Work task
Going down the data below, set down exactly the line with "[0:12.00-0:13.00]" and each line after it through the line with "[0:17.00-0:18.00]"; no other lines.

"""

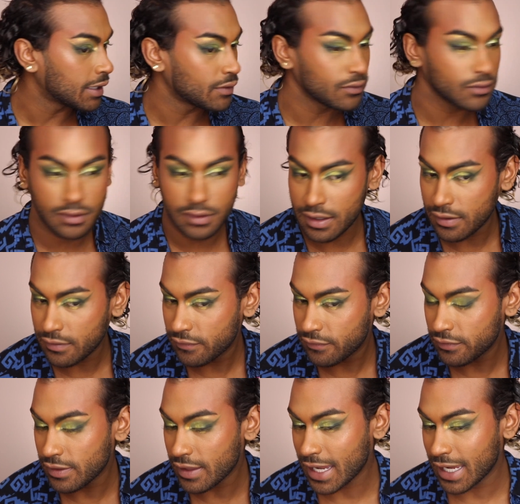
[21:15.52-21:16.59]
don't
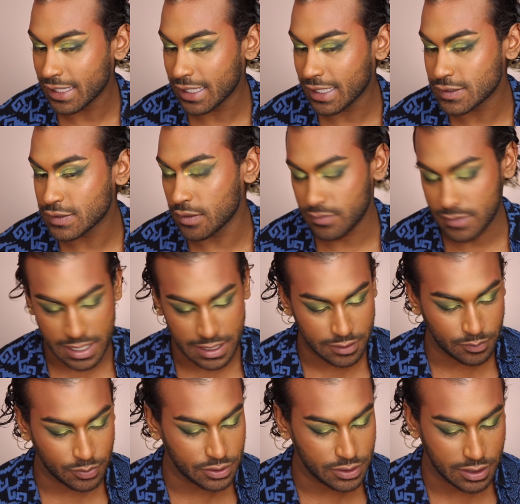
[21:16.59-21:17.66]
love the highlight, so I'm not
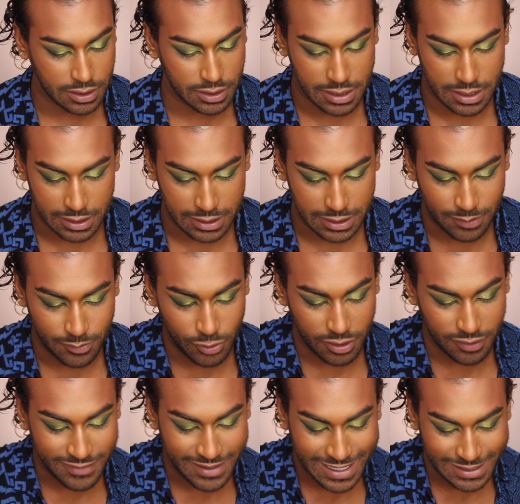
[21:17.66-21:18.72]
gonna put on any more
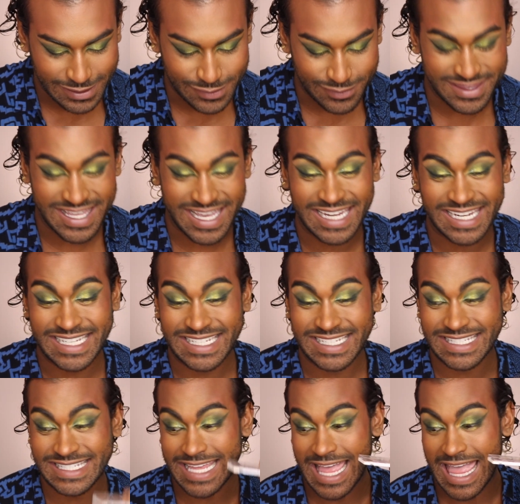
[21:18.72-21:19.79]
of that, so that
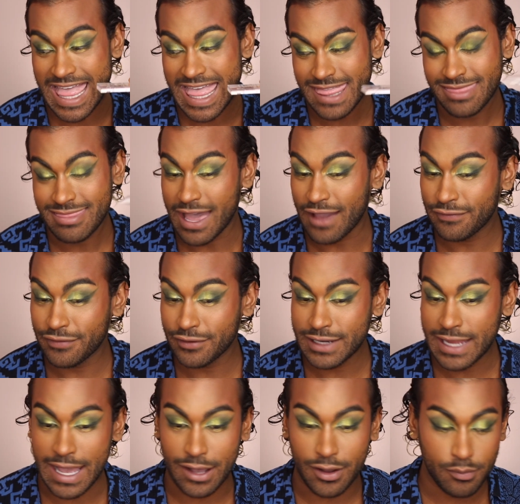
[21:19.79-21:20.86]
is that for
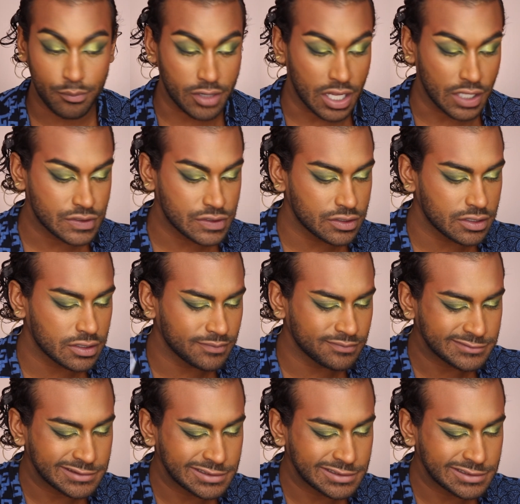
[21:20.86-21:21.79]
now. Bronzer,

"""
"""

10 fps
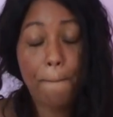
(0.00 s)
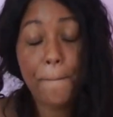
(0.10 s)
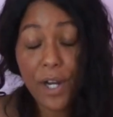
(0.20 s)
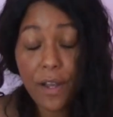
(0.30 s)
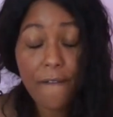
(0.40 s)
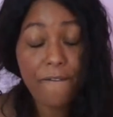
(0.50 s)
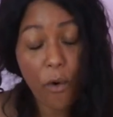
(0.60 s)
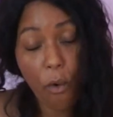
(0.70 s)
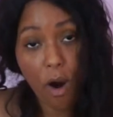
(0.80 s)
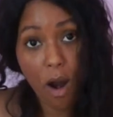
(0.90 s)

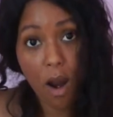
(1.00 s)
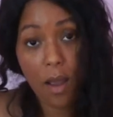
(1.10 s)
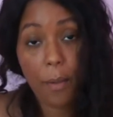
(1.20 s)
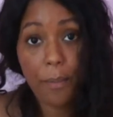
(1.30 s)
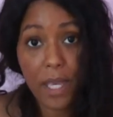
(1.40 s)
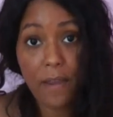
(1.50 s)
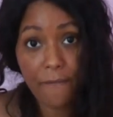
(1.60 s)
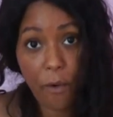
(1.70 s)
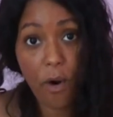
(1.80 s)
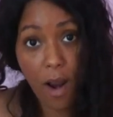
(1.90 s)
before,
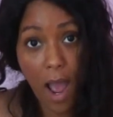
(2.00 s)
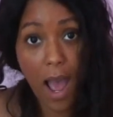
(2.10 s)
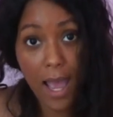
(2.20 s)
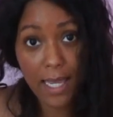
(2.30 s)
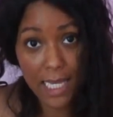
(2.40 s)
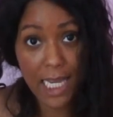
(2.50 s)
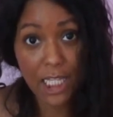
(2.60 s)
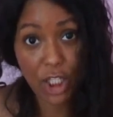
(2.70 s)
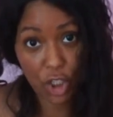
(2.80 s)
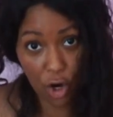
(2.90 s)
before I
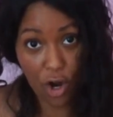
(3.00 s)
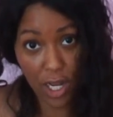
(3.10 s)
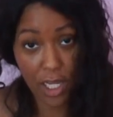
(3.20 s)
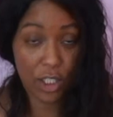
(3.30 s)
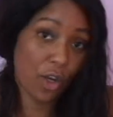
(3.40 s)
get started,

"""
"""

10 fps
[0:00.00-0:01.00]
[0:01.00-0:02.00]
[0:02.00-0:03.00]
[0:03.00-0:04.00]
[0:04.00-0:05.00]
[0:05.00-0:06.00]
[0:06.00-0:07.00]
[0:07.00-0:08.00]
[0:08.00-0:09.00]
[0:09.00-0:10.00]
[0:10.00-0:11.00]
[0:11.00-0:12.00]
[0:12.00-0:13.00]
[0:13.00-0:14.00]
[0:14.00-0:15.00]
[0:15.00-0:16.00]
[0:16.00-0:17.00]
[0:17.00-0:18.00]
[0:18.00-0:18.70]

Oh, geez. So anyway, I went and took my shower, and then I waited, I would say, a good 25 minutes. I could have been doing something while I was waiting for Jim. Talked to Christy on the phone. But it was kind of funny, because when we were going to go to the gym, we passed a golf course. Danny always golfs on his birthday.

"""

Solution
[0:12.00-0:13.00]
[0:13.00-0:14.00]
[0:14.00-0:15.00]
[0:15.00-0:16.00]
[0:16.00-0:17.00]
[0:17.00-0:18.00]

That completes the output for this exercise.